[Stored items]
--- START ---
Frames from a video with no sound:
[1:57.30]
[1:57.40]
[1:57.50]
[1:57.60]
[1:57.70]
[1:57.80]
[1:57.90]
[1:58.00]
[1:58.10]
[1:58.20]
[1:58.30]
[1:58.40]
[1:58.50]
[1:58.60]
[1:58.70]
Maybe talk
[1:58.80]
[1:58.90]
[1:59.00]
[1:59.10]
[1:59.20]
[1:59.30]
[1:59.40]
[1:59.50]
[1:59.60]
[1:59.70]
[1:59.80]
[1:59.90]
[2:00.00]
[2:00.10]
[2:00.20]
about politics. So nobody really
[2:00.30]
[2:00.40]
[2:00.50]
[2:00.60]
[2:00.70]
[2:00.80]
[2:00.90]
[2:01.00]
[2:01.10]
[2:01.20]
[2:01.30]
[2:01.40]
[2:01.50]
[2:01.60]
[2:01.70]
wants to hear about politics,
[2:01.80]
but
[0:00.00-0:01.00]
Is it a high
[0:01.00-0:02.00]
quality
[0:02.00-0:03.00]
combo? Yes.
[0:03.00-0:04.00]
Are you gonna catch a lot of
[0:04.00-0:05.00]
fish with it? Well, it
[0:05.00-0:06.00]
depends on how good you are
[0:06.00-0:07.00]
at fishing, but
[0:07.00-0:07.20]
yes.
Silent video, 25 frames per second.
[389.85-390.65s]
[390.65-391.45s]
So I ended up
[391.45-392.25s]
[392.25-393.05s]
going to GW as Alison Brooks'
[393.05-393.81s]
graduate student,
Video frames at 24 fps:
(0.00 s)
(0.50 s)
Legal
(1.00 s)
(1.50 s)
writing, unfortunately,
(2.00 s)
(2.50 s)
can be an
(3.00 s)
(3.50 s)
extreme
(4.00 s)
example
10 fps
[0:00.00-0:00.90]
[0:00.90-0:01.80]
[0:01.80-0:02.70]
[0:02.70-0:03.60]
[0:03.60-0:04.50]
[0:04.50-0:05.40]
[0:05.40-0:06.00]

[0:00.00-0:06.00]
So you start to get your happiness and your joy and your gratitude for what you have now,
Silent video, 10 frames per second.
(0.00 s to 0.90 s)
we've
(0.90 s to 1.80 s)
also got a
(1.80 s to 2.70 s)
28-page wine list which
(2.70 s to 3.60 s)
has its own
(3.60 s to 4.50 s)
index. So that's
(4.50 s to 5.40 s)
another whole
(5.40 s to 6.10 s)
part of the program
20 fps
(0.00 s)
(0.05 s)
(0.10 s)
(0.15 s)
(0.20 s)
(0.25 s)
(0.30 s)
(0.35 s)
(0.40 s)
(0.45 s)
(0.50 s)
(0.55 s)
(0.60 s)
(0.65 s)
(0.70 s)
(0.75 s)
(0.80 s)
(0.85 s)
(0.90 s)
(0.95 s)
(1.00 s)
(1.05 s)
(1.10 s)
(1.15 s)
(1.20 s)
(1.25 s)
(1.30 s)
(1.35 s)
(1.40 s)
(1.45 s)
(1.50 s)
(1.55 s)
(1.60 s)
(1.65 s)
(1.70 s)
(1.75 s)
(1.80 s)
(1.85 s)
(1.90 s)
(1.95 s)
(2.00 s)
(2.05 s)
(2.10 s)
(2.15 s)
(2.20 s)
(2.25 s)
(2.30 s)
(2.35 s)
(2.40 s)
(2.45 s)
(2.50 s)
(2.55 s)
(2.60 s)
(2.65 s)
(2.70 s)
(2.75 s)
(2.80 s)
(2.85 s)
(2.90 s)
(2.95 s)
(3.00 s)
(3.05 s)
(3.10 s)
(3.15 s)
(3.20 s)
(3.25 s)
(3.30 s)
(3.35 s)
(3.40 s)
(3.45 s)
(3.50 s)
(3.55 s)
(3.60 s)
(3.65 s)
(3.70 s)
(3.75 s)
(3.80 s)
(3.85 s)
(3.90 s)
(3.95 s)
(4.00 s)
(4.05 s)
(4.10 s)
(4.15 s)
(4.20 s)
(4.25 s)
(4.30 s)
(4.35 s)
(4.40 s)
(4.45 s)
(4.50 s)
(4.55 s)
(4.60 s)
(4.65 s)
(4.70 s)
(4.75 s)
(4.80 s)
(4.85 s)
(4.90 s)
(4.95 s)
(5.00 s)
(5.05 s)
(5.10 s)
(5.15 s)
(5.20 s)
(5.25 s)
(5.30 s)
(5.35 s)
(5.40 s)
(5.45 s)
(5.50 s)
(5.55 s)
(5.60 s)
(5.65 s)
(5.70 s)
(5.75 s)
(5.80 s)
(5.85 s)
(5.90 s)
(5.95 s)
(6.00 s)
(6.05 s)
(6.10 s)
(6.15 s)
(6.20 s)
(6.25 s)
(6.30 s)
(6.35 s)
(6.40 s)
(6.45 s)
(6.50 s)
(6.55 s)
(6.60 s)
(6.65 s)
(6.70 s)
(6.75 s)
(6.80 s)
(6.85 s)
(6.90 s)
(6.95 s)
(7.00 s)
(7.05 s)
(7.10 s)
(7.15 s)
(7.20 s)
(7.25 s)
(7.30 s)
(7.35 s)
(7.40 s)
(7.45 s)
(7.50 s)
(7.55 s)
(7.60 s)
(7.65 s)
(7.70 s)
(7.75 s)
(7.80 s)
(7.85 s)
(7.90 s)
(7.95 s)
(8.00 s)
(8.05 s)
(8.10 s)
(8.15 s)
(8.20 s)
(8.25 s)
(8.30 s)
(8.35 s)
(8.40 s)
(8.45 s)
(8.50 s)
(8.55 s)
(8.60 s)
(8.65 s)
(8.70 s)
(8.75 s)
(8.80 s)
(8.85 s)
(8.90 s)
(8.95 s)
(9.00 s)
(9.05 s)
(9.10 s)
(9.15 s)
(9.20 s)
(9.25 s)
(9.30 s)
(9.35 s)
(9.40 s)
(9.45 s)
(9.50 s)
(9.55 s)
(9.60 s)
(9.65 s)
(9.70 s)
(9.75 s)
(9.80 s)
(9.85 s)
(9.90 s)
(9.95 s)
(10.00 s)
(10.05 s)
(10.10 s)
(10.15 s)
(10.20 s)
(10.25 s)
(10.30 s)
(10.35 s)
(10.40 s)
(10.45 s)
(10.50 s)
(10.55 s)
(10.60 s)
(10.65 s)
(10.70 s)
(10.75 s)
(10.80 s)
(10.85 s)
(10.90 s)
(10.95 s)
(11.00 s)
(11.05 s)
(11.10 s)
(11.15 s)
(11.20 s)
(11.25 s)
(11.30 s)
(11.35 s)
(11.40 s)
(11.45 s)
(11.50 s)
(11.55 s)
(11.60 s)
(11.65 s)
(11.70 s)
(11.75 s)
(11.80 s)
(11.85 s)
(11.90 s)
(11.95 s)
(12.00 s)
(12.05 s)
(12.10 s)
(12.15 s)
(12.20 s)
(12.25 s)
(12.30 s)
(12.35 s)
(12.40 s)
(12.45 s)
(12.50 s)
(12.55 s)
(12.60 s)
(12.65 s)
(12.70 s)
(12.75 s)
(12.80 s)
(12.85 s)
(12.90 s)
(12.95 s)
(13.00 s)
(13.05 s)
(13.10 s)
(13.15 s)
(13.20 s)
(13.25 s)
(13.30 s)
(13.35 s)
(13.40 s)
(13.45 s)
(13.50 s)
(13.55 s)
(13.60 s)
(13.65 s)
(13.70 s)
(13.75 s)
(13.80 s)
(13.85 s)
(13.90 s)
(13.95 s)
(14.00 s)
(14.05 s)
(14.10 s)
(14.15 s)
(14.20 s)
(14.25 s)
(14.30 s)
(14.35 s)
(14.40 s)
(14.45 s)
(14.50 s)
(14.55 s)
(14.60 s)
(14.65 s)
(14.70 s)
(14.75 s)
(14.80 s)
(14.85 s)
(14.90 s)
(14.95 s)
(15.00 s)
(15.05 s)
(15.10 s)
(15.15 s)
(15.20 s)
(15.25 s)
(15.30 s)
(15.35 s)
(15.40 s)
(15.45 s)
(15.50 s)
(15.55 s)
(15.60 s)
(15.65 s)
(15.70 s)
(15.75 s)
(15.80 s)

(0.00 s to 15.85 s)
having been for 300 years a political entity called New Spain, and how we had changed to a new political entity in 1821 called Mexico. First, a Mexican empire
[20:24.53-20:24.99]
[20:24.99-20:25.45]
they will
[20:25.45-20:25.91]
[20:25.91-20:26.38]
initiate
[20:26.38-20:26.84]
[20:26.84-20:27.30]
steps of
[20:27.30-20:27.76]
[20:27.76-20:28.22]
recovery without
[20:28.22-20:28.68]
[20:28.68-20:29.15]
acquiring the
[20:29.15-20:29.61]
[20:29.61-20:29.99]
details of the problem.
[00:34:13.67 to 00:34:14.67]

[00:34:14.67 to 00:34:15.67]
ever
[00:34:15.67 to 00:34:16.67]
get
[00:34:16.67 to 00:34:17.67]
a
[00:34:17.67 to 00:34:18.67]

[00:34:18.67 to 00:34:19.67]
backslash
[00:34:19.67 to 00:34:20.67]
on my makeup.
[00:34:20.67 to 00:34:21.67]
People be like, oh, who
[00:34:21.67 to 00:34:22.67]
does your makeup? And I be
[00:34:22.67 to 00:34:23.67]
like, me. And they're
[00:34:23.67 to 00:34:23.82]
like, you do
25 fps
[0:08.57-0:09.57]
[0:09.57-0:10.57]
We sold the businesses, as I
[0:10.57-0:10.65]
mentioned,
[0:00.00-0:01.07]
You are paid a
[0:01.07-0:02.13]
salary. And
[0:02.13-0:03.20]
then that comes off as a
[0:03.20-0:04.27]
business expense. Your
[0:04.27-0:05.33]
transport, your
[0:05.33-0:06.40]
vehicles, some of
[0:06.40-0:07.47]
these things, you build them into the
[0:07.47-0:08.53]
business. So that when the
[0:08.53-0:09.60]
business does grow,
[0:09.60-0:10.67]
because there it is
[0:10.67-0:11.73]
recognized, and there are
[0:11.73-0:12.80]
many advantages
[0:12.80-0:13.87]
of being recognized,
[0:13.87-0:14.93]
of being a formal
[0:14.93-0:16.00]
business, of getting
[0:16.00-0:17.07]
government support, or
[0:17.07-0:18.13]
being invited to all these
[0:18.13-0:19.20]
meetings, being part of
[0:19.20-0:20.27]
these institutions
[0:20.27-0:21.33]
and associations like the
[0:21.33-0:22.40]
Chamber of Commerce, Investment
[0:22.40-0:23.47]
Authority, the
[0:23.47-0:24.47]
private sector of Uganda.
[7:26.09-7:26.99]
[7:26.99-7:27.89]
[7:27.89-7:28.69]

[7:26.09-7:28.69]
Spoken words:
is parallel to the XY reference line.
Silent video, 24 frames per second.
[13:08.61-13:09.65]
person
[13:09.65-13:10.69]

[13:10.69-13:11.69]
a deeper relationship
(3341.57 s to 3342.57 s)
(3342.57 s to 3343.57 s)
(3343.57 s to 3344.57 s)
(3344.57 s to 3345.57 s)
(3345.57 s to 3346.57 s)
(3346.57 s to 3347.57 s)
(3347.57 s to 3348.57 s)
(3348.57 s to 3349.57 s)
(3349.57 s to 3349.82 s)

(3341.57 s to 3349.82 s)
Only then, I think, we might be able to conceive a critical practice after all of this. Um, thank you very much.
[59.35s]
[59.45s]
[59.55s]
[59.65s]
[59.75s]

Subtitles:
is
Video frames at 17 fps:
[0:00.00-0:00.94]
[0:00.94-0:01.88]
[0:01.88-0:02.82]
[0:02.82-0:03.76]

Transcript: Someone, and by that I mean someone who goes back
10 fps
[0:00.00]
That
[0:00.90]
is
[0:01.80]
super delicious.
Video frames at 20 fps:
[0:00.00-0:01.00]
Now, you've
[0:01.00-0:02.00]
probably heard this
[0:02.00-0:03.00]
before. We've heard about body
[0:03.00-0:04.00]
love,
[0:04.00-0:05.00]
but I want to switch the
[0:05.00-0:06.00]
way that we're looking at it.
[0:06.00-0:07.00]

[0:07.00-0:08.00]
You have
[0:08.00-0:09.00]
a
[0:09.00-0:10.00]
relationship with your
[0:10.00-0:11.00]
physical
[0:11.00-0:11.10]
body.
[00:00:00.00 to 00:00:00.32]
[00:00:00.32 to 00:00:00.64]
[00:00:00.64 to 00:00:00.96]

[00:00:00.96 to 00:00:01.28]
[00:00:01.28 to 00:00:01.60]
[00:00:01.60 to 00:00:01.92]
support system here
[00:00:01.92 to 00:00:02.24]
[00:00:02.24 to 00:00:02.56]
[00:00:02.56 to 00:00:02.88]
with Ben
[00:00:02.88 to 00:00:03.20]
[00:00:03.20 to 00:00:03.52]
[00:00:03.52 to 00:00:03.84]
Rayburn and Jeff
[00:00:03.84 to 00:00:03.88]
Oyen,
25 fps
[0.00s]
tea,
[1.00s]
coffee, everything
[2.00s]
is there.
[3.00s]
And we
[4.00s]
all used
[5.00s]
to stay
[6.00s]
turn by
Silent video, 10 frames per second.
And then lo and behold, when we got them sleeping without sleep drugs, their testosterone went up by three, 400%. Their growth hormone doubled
--- END ---
◆ HOW TO COMPLETE THIS TASK:
In the reply, include exactly the lines from the beginning of the entries above through the line holding "[0:05.40-0:06.00]", and nothing besides.

◆ SOLUTION TO THIS EXERCISE:
Frames from a video with no sound:
[1:57.30]
[1:57.40]
[1:57.50]
[1:57.60]
[1:57.70]
[1:57.80]
[1:57.90]
[1:58.00]
[1:58.10]
[1:58.20]
[1:58.30]
[1:58.40]
[1:58.50]
[1:58.60]
[1:58.70]
Maybe talk
[1:58.80]
[1:58.90]
[1:59.00]
[1:59.10]
[1:59.20]
[1:59.30]
[1:59.40]
[1:59.50]
[1:59.60]
[1:59.70]
[1:59.80]
[1:59.90]
[2:00.00]
[2:00.10]
[2:00.20]
about politics. So nobody really
[2:00.30]
[2:00.40]
[2:00.50]
[2:00.60]
[2:00.70]
[2:00.80]
[2:00.90]
[2:01.00]
[2:01.10]
[2:01.20]
[2:01.30]
[2:01.40]
[2:01.50]
[2:01.60]
[2:01.70]
wants to hear about politics,
[2:01.80]
but
[0:00.00-0:01.00]
Is it a high
[0:01.00-0:02.00]
quality
[0:02.00-0:03.00]
combo? Yes.
[0:03.00-0:04.00]
Are you gonna catch a lot of
[0:04.00-0:05.00]
fish with it? Well, it
[0:05.00-0:06.00]
depends on how good you are
[0:06.00-0:07.00]
at fishing, but
[0:07.00-0:07.20]
yes.
Silent video, 25 frames per second.
[389.85-390.65s]
[390.65-391.45s]
So I ended up
[391.45-392.25s]
[392.25-393.05s]
going to GW as Alison Brooks'
[393.05-393.81s]
graduate student,
Video frames at 24 fps:
(0.00 s)
(0.50 s)
Legal
(1.00 s)
(1.50 s)
writing, unfortunately,
(2.00 s)
(2.50 s)
can be an
(3.00 s)
(3.50 s)
extreme
(4.00 s)
example
10 fps
[0:00.00-0:00.90]
[0:00.90-0:01.80]
[0:01.80-0:02.70]
[0:02.70-0:03.60]
[0:03.60-0:04.50]
[0:04.50-0:05.40]
[0:05.40-0:06.00]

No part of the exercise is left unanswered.